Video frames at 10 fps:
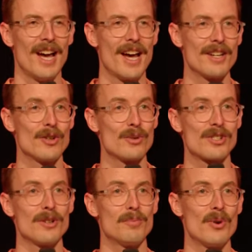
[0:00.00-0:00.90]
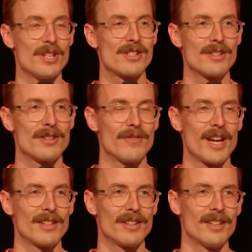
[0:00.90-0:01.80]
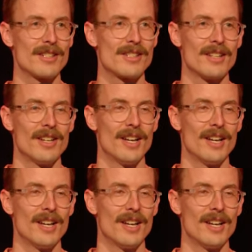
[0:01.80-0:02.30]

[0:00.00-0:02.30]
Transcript: and it also points to the fact that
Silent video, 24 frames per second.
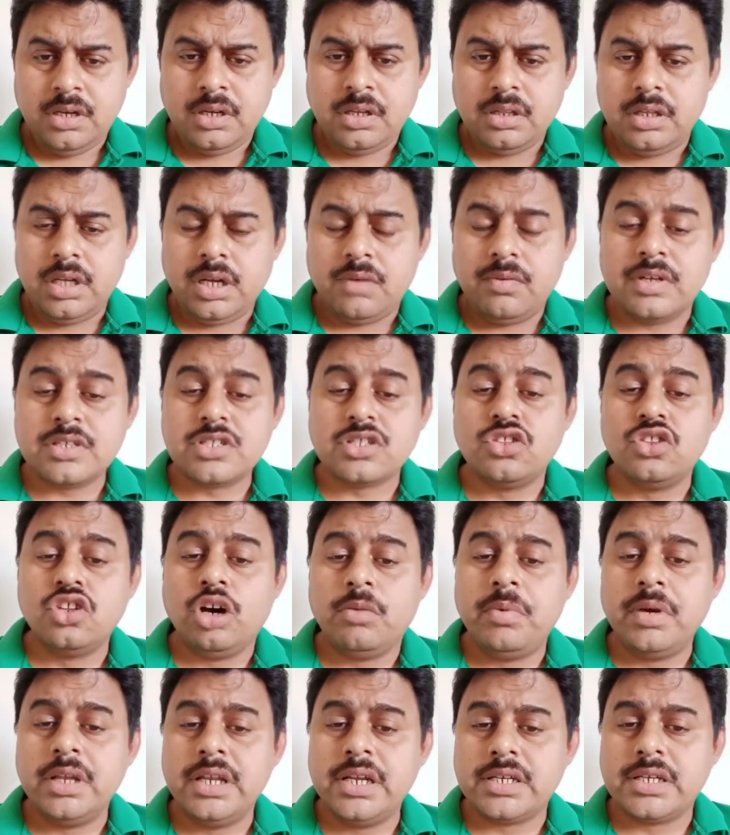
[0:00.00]
there was
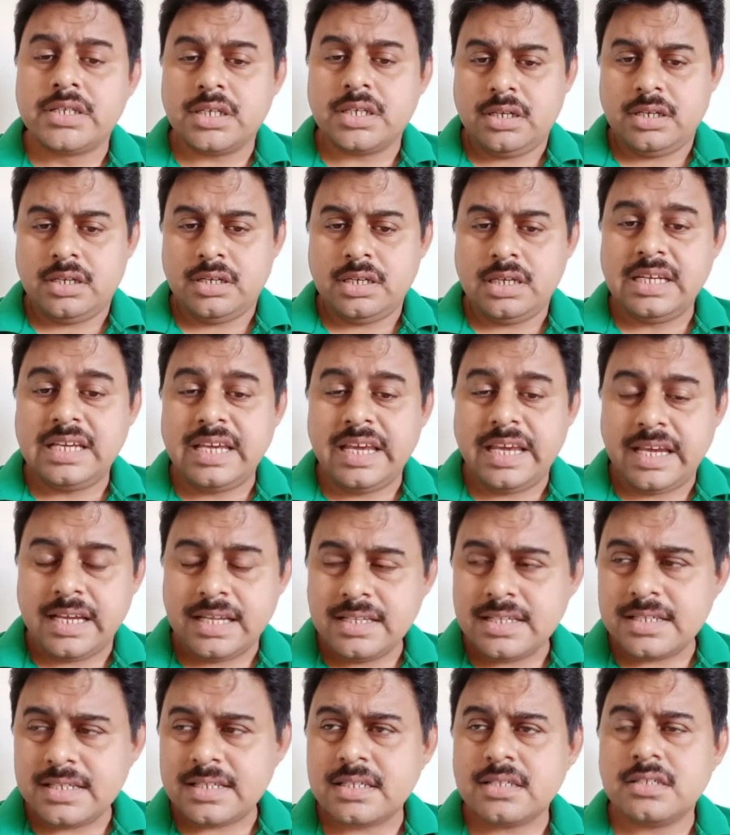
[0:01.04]
nobility,
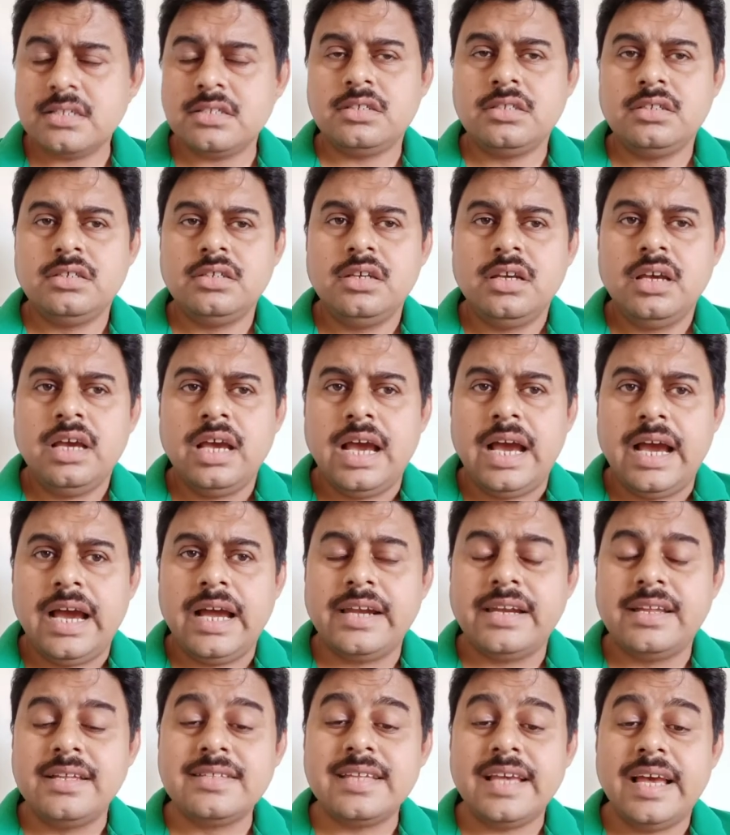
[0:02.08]
kings and
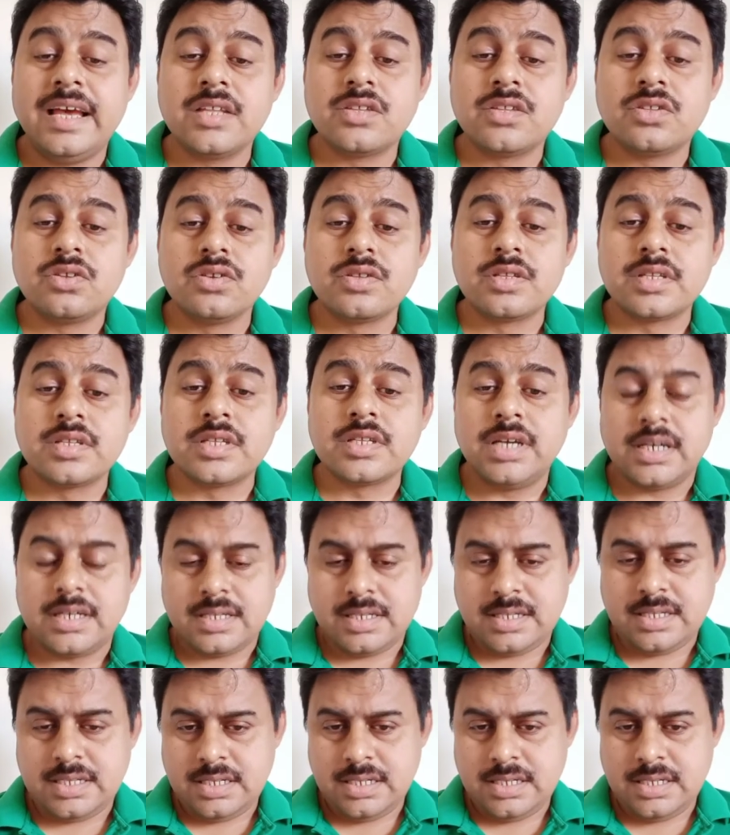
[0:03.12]
his associates.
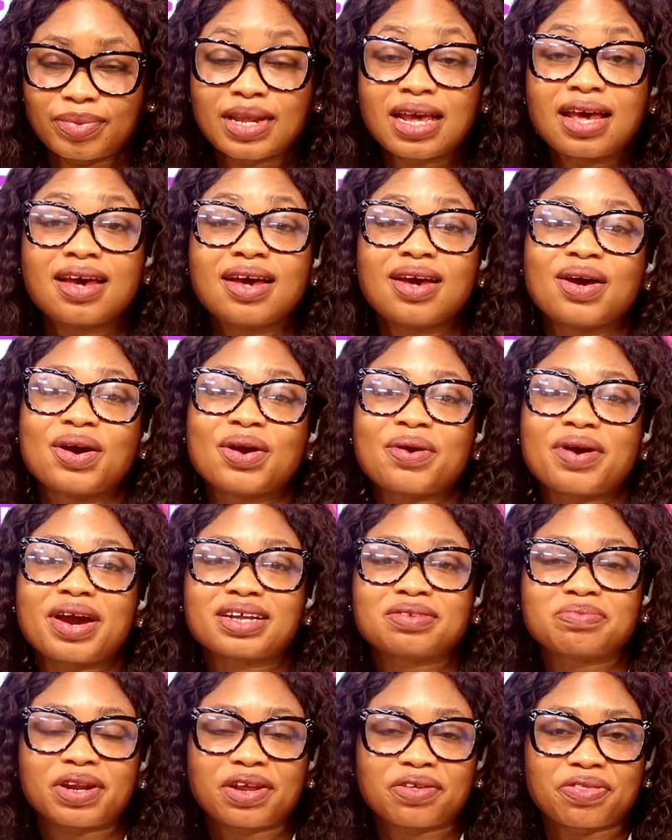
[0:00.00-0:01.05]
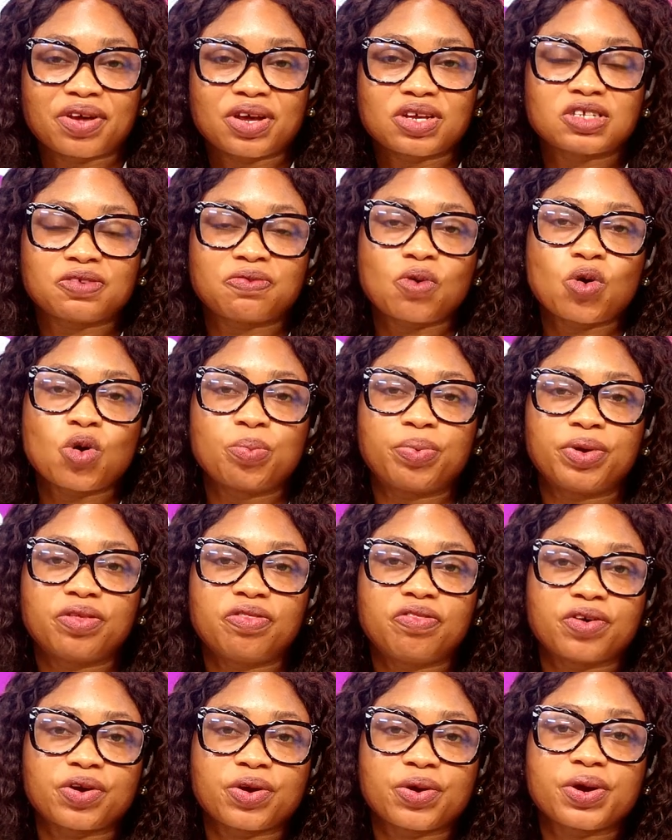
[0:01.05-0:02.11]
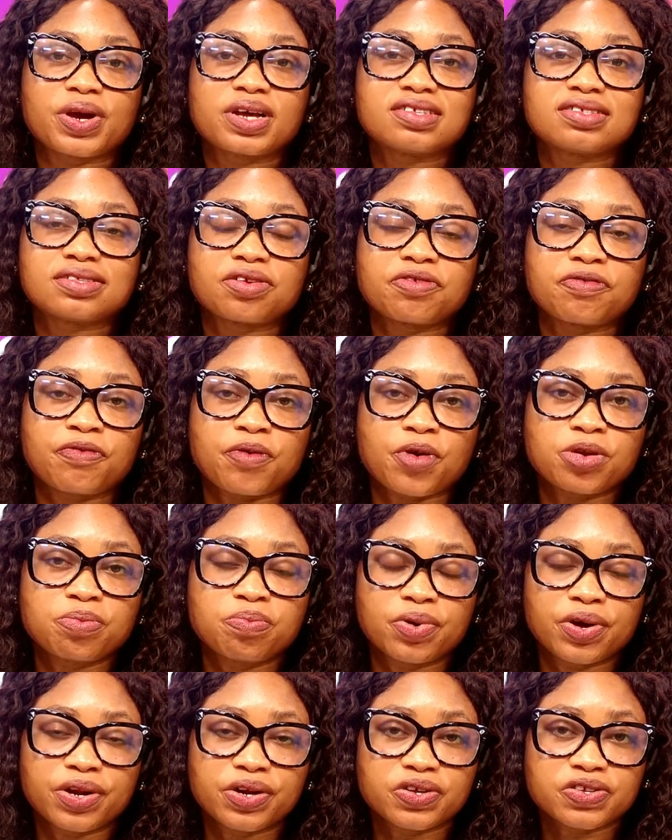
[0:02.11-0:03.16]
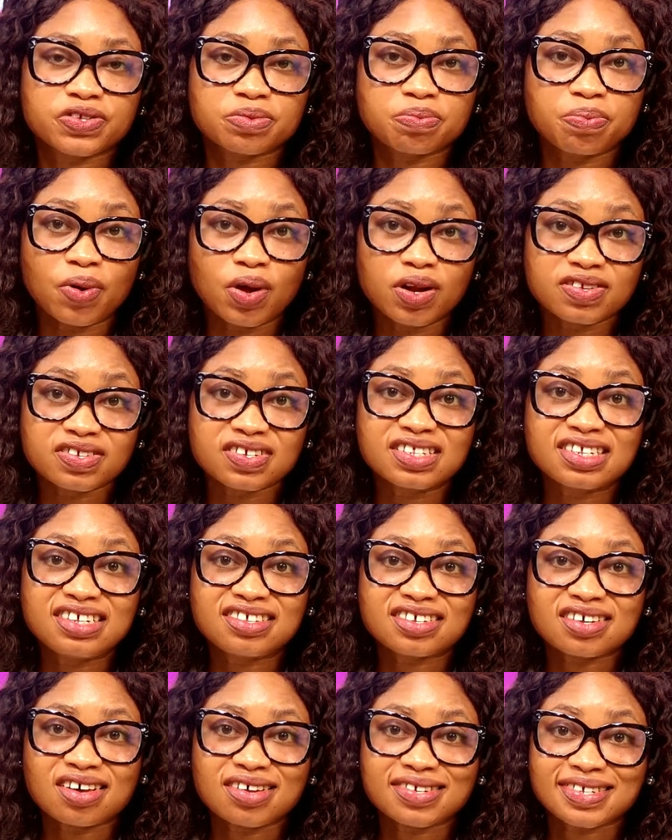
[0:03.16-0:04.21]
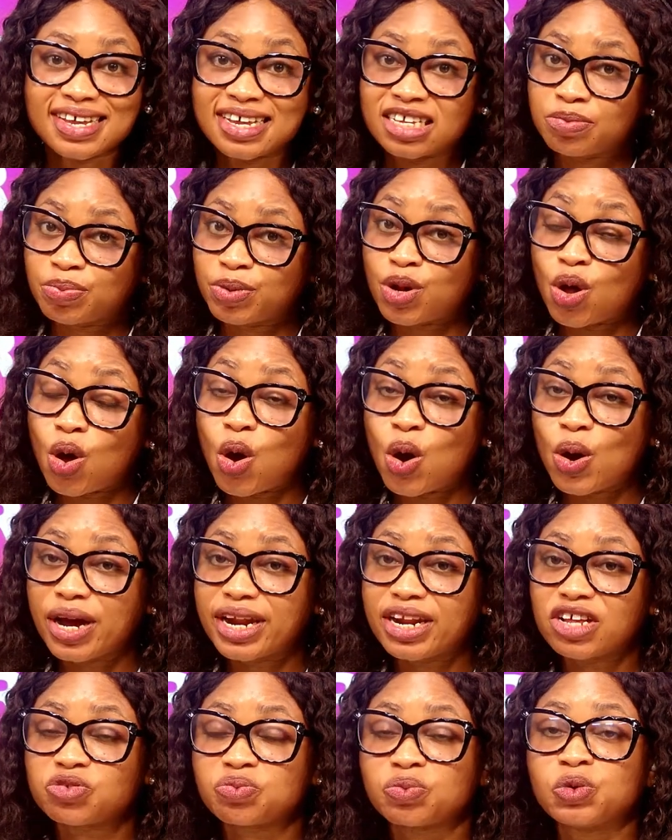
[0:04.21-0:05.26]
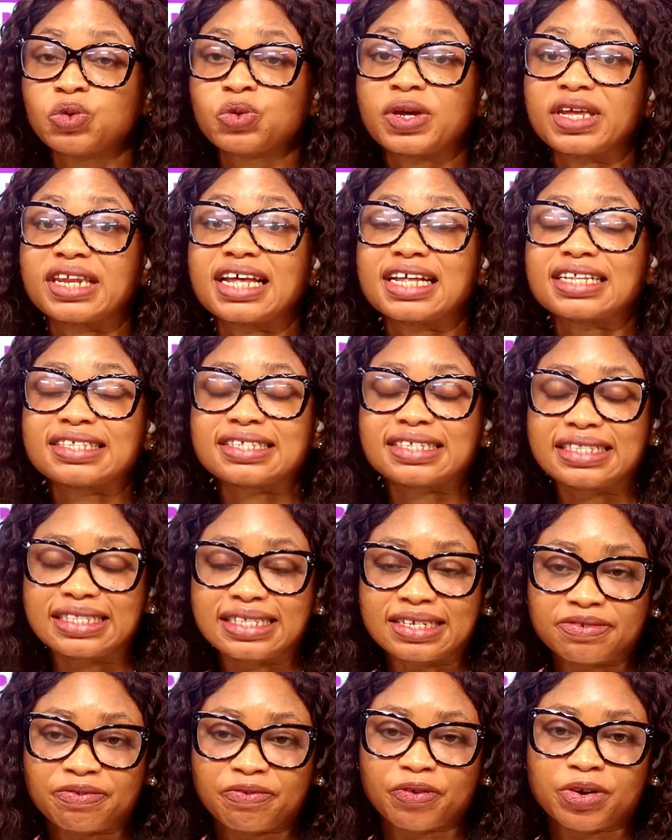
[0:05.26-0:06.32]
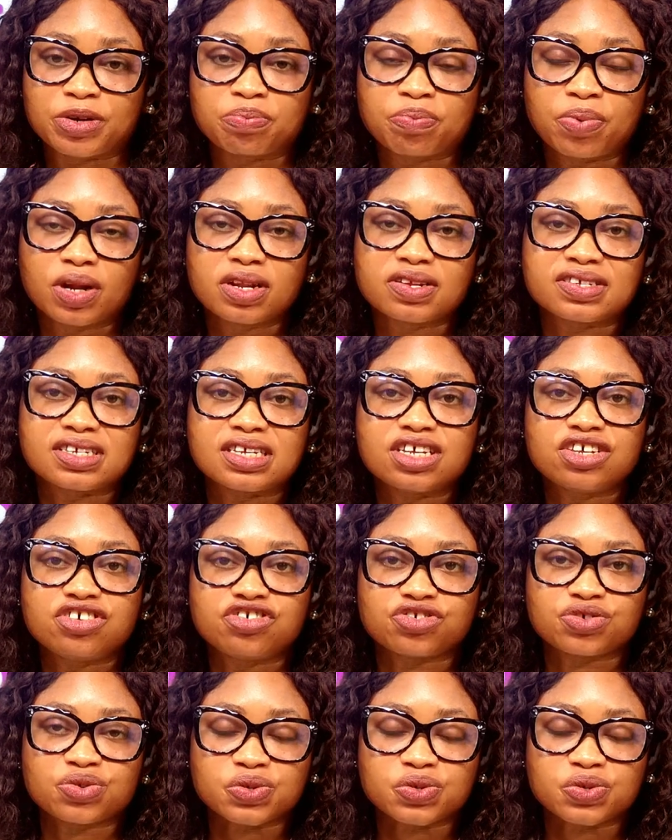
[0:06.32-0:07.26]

All right, many thanks for being there. It's still the front burners in policy. Discuss has been on as we're looking at different policy issues.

### Your instructions
Please write out the lines from the one that holds "[0:02.11-0:03.16]" through the end of the material, both ends included, exactly and with no pictures.

### Result for this task
[0:02.11-0:03.16]
[0:03.16-0:04.21]
[0:04.21-0:05.26]
[0:05.26-0:06.32]
[0:06.32-0:07.26]

All right, many thanks for being there. It's still the front burners in policy. Discuss has been on as we're looking at different policy issues.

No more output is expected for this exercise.